An increased risk of bleeding, increased sertraline exposure and an increased risk of sertraline-related adverse events


Interaction Summary

When sertraline and an anticoagulant like warfarin are given concurrently, monitor patient for international normalized ratio (INR) and for signs of increased bleeding. Caution patients about the increased risk of bleeding. Prothrombin time should also be monitored in patients receiving both warfarin and sertraline . The release of serotonin by platelets is important for maintaining hemostasis. Case-control and cohort studies have shown that the combined use of SSRIs (such as sertraline) and anticoagulants has been associated with an increased risk of bleeding . Concomitant use of sertraline with warfarin may potentiate the risk of bleeding. Bleeding events reported have included epistaxis, ecchymosis, hematoma, petechiae, and life-threatening hemorrhages. Also, the concomitant use of sertraline with another drug that is highly bound to plasma protein like warfarin may increase free concentrations of sertraline. Monitor for adverse reactions and reduce dosage of sertraline as warranted .


Severity

Major


Onset

Delayed


Evidence

Probable


How To Manage Interaction

When sertraline and an anticoagulant like warfarin are given concurrently, monitor patient for international normalized ratio (INR) and for signs of increased bleeding. Caution patients about the increased risk of bleeding. Also, the concomitant use of sertraline with another drug that is highly bound to plasma protein like warfarin may increase free concentrations of sertraline. Monitor for adverse reactions and reduce dosage of sertraline as warranted.


Mechanism Of Interaction

Release of serotonin by platelets; additive effects on hemostasis; highly bound to plasma protein


Literature Reports

A) According to a retrospective cohort study (n=234), there was an increased risk of clinically relevant bleeding (hospital admission due to bleeding) in patients receiving warfarin for atrial fibrillation during concomitant SSRI therapy or within 2 weeks following SSRI therapy termination. Patients with a mean age of 72 +/- 7 years receiving warfarin plus SSRI (n=117) were matched with randomly selected patients who received warfarin only (n=117). SSRI included FLUoxetine, citalopram, PARoxetine, sertraline, fluvoxaMINE, or escitalopram. Nine patients experienced 11 bleeding episodes during 213.9 treatment years in the warfarin plus SSRI group, and 10 patients experienced 14 bleedings during 586.4 treatment years in the warfarin-only group. The corresponding total incidences of bleedings were 51.4 and 23.9 per 1000 treatment years, respectively. The risk for first bleedings during treatment with warfarin plus SSRI was increased significantly by 3.5 times compared with warfarin only. The SSRI implicated in patients experiencing bleeding at the time of concomitant administration were sertraline or citalopram. The addition of an SSRI was not associated with a change in warfarin dose or INR. The results of the study may be limited by earlier bleeding events, unknown patient adherence, and exclusion of clopidogrel, dipyridamole, corticosteroids and anticoagulants other than warfarin in the model .

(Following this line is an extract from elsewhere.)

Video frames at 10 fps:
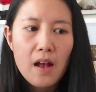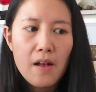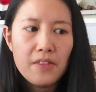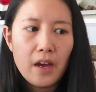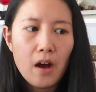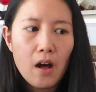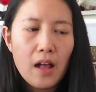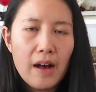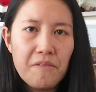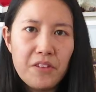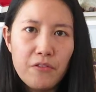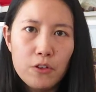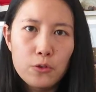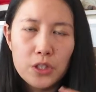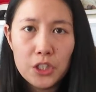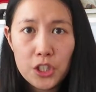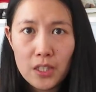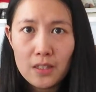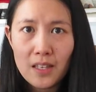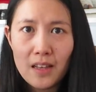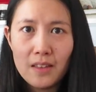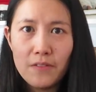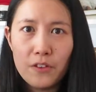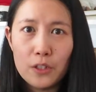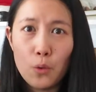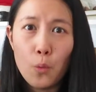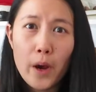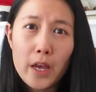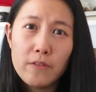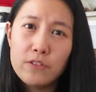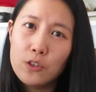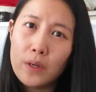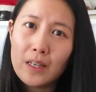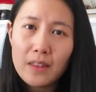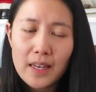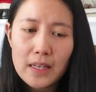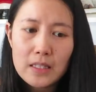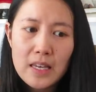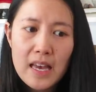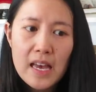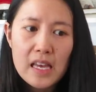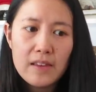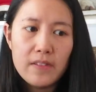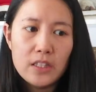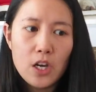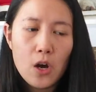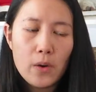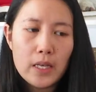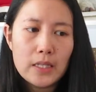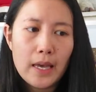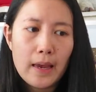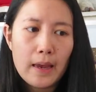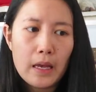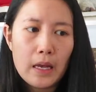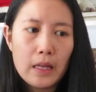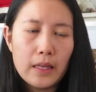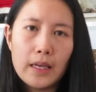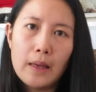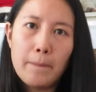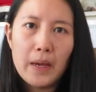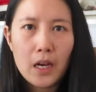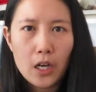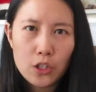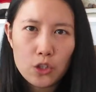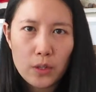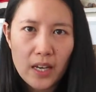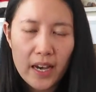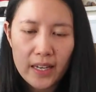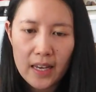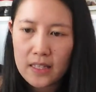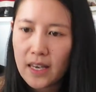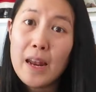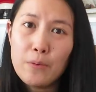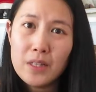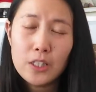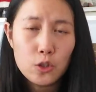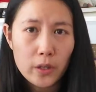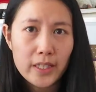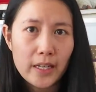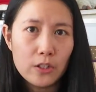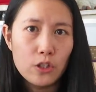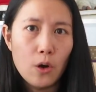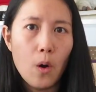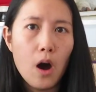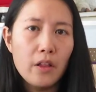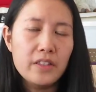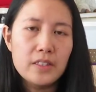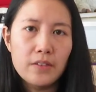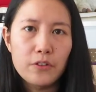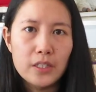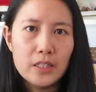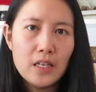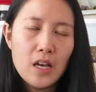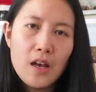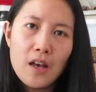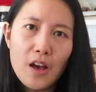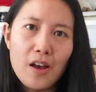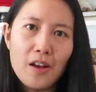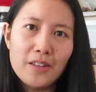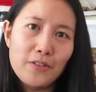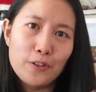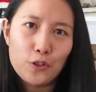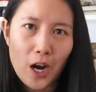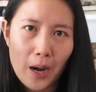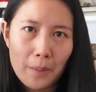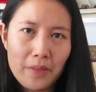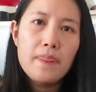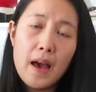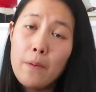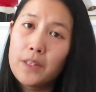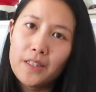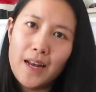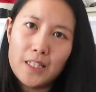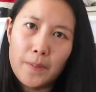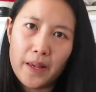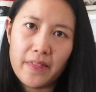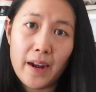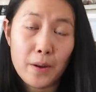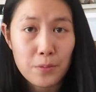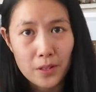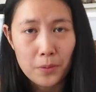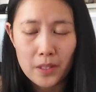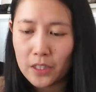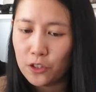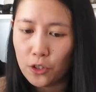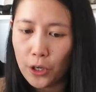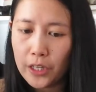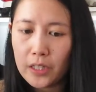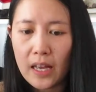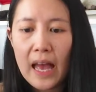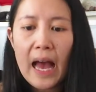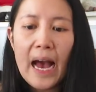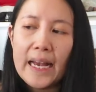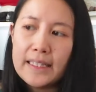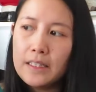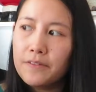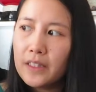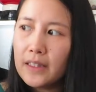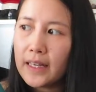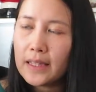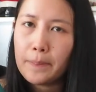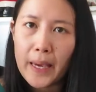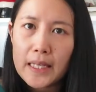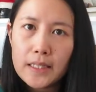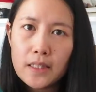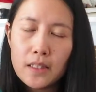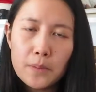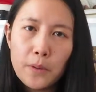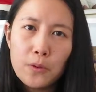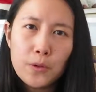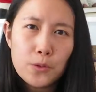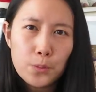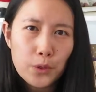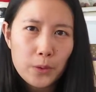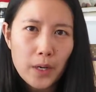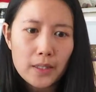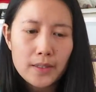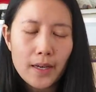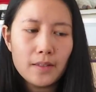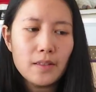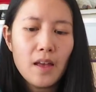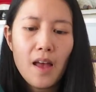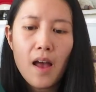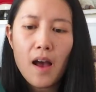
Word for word: and they all have different traditions and different way of doing things even though it's a like a big country I guess and I really enjoyed getting to know all these different a different tribe. That was an aspect that I really, really enjoyed. I did feel like the pacing in this book was pretty well done.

B) In 6 reported cases, INR increased during combined FLUoxetine and warfarin therapy. In a seventh case, severe bruising of the lower legs occurred in a woman initially treated with FLUoxetine and, secondarily, started on warfarin .

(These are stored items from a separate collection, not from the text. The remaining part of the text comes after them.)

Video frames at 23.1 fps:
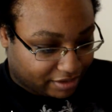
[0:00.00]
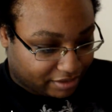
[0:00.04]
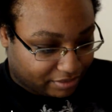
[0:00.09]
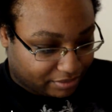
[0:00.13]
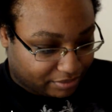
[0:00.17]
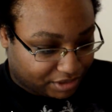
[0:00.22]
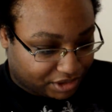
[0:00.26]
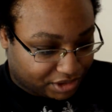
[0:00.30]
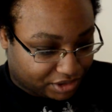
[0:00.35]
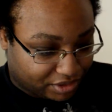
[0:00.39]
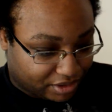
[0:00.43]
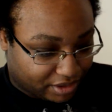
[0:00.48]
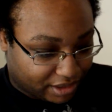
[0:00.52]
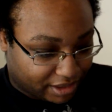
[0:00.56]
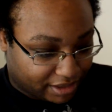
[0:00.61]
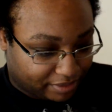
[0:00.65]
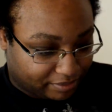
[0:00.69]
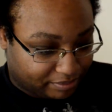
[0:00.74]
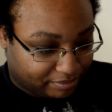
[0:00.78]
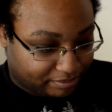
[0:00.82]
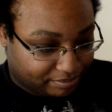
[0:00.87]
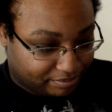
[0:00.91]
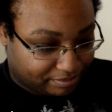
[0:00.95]
what you call
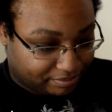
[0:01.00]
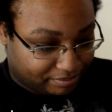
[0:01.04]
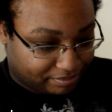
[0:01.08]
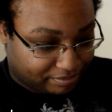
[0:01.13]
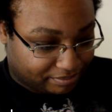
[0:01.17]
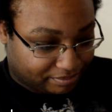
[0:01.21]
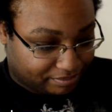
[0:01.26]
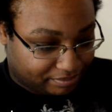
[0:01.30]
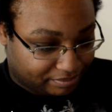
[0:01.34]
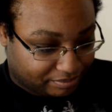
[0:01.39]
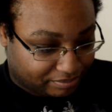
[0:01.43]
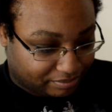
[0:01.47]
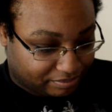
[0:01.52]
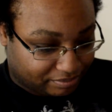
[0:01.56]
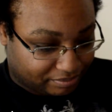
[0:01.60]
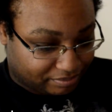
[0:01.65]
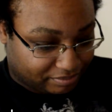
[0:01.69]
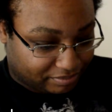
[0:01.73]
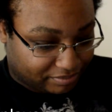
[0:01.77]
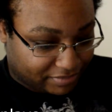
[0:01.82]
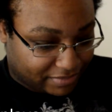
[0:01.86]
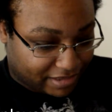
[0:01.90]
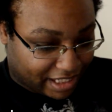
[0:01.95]
it?
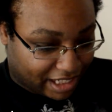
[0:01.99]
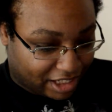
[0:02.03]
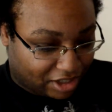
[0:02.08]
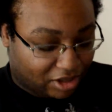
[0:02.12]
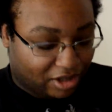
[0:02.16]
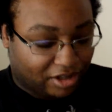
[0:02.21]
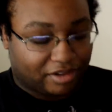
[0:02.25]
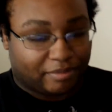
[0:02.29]
I call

C) An 83-year-old man died from cerebral hemorrhage secondary to increased warfarin concentrations. The patient had been taking warfarin 30 mg per week for atrial fibrillation with a target INR between 2 and 3. The patient's other drugs included lisinopril, furosemide, potassium, digoxin, and acetaminophen. After being seen for symptoms of depression, anxiety, and insomnia, the patient was given FLUoxetine 20 mg per day and diazePAM 2.5 mg 3 to 4 times per day. Eight days later, the patient's INR increased to 4.8, and the dose of warfarin was decreased to 27.5 mg per week. The patient was later seen for symptoms of drug delirium, including confusion, incoherence, and speaking irrationally. At this point, the INR was 3.64 and FLUoxetine was discontinued. The next day the patient presented to the hospital with left-sided weakness and later died from complications of a large interparenchymal hemorrhage. The authors proposed that the addition of FLUoxetine to the patient's regimen resulted in increased serum levels of both warfarin and diazePAM, resulting in delirium and loss of anticoagulant control .

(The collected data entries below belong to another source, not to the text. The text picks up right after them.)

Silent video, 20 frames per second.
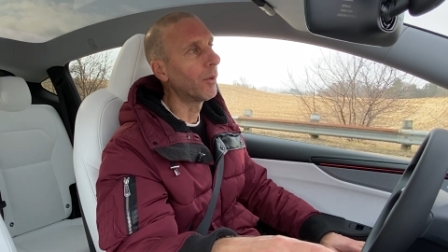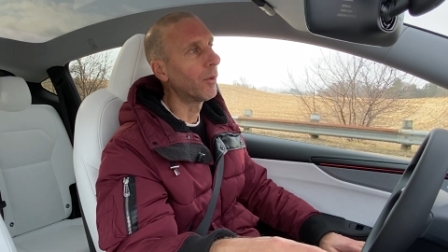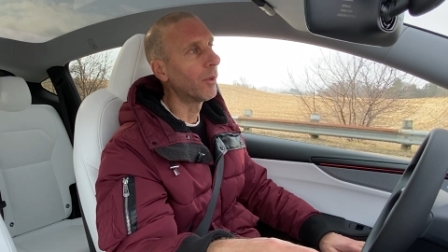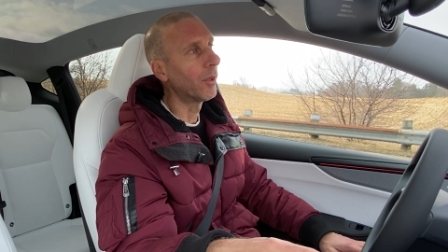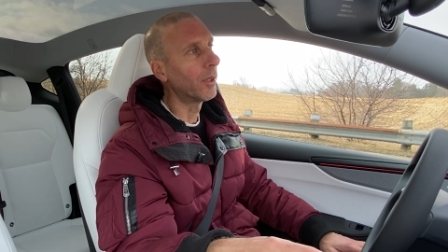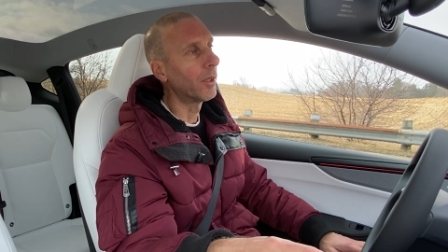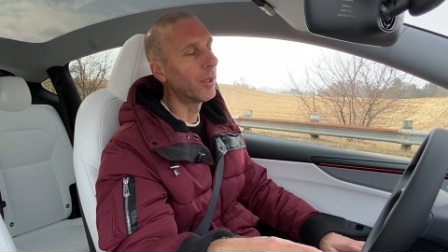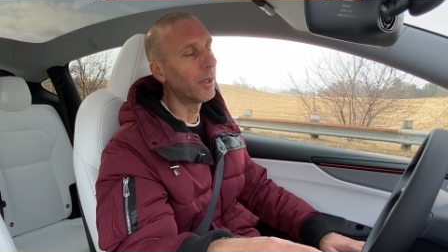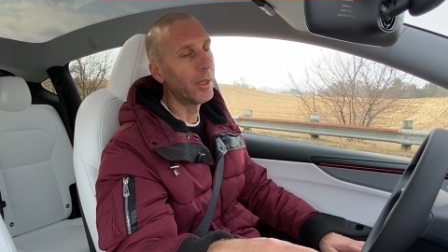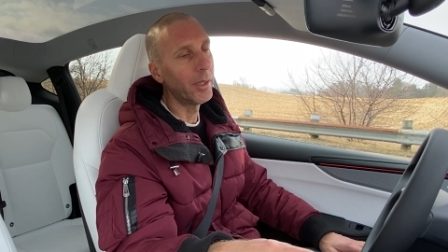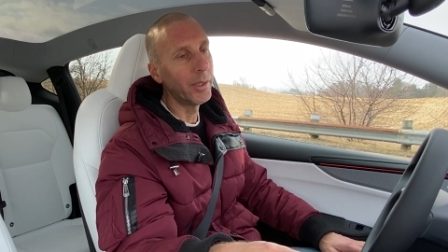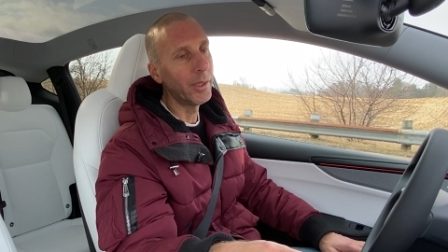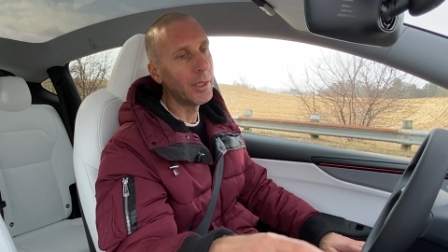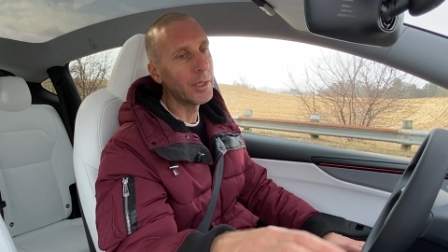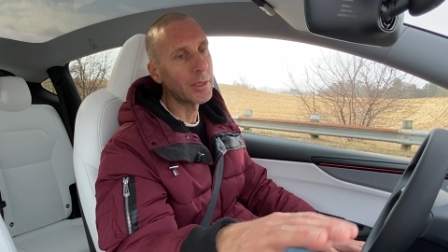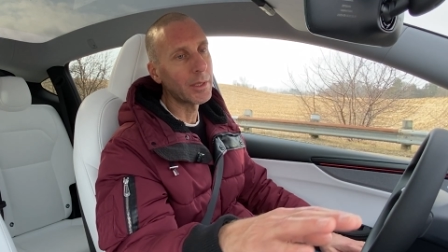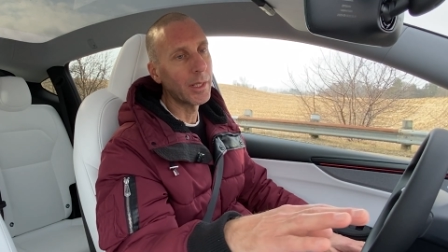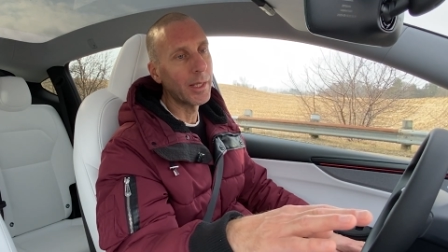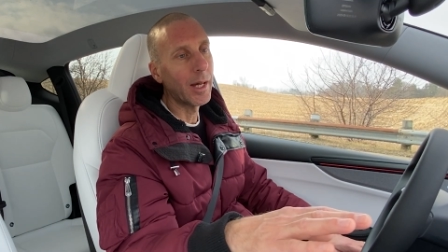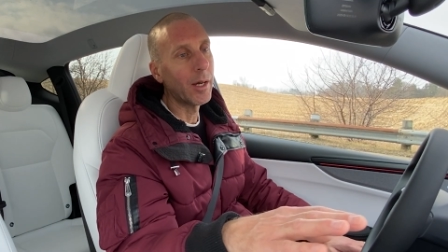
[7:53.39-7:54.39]
or at
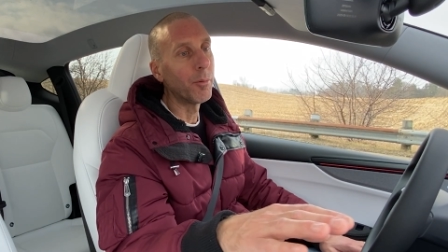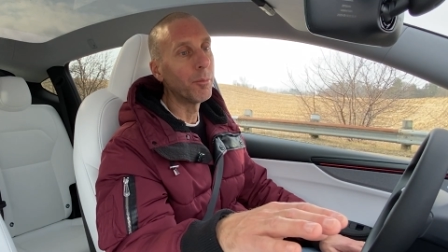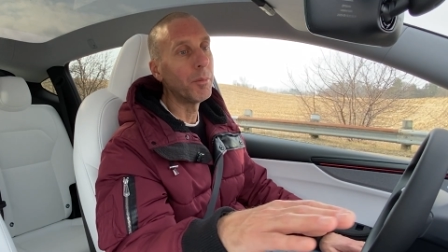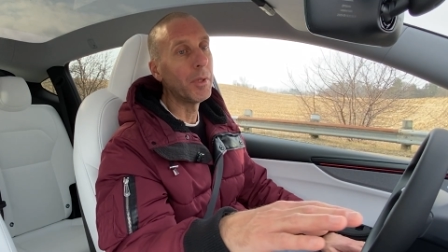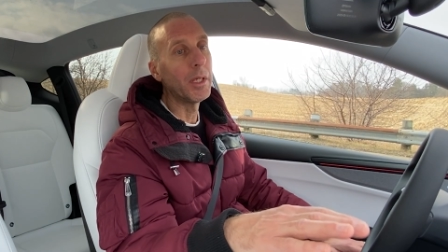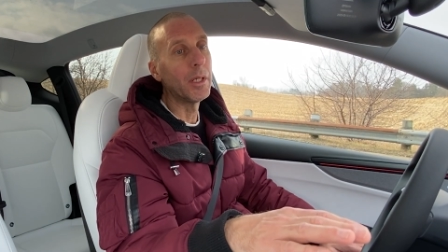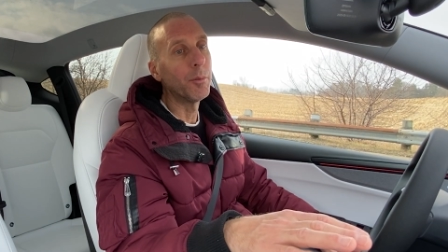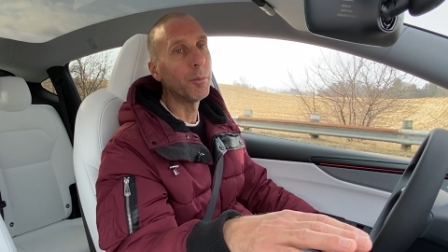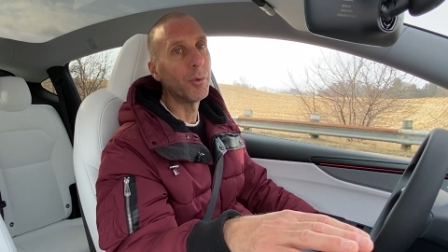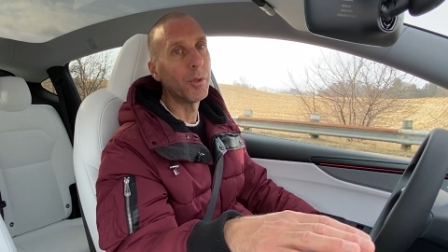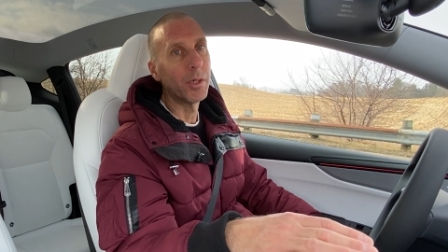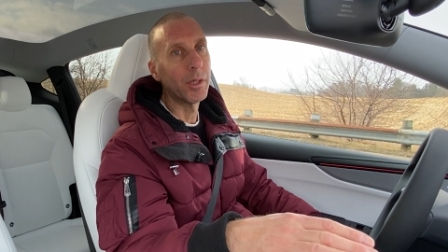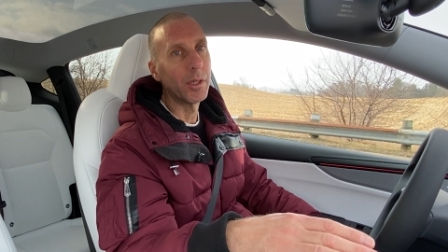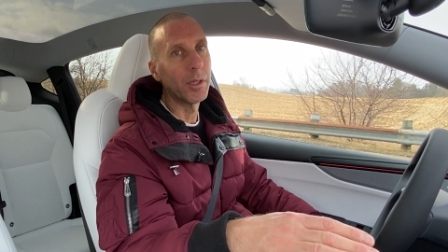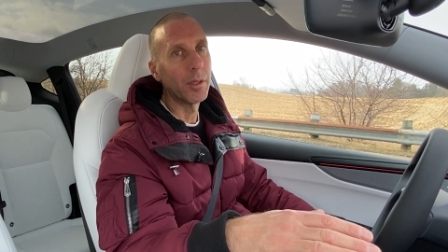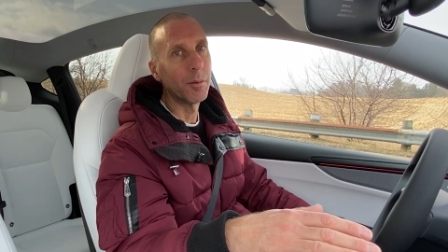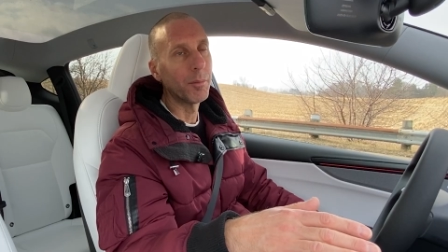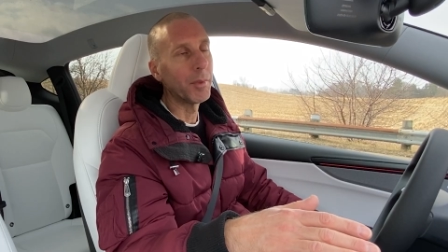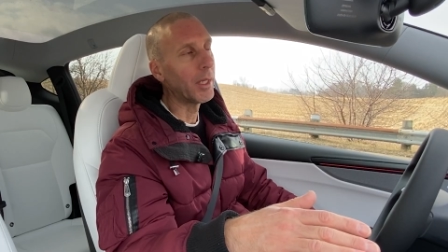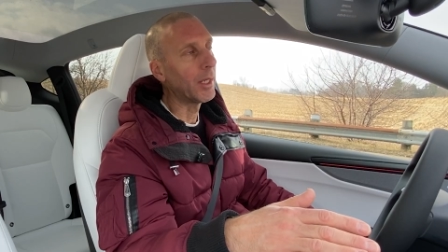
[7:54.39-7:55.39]
least allow me to put it
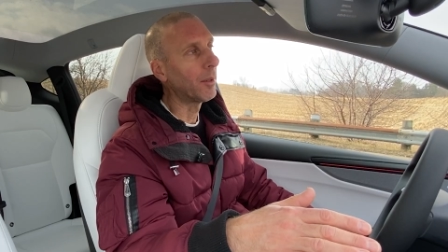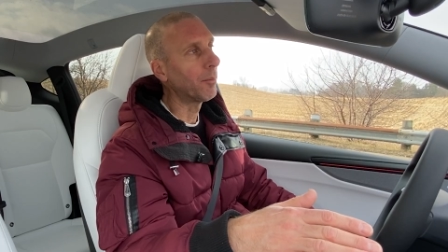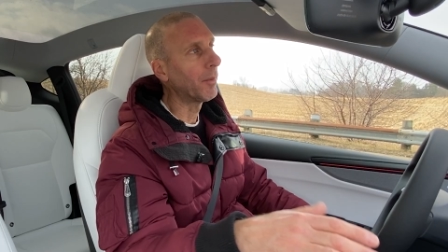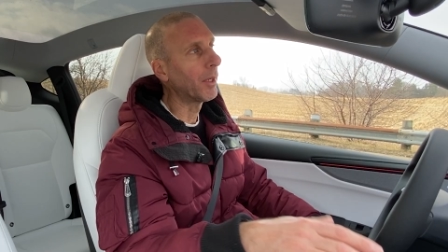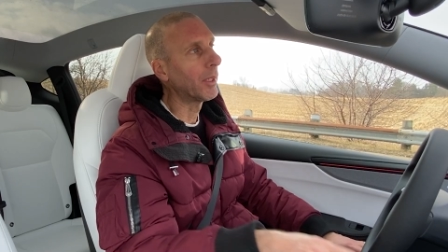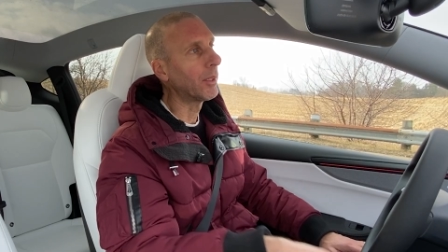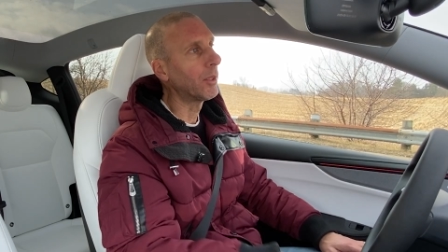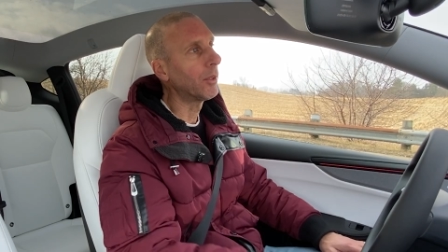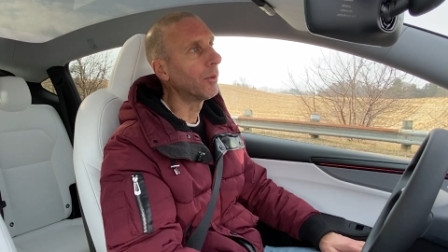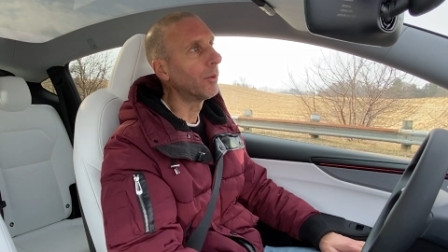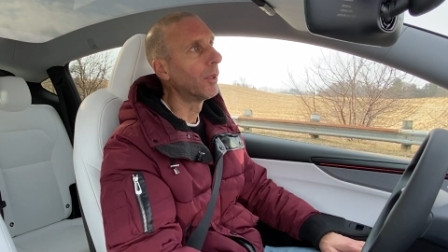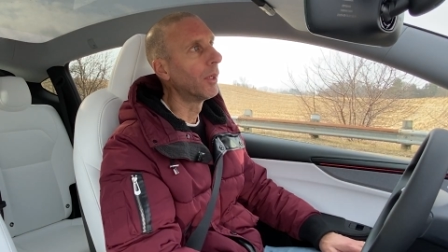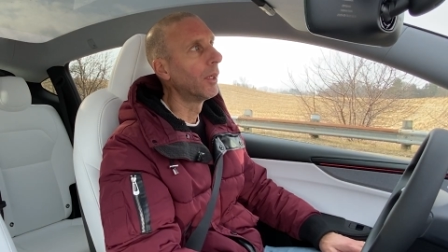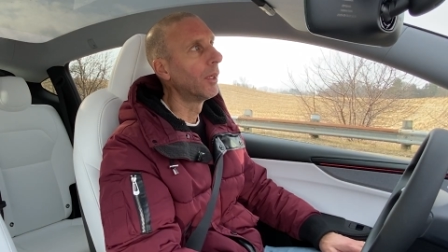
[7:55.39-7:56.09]
in the main menu.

D) A population-based, case-controlled study of new coumarin users (acenocoumarol and phenprocoumon) with concomitant selective serotonin reuptake inhibitors (SSRIs) resulted in an increased risk of hospitalization due to non-gastrointestinal bleeding. Using national pharmacy and hospitalization records in the Netherlands, researchers identified 1848 cases that were admitted for abnormal bleeding and compared them with 5818 control subjects who were also taking a coumarin. Median duration of treatment in patients was 220 days (range, 1 to 4690 days). Patients on SSRIs showed greater risk for hospitalization for non-gastrointestinal bleeding (adjusted odds ratio (OR) 1.7, 95% confidence interval (CI), 1.1 to 2.5); however, the rate of gastrointestinal bleeding (adjusted OR 0.8, 95% CI, 0.4 to 1.5) was not significantly different .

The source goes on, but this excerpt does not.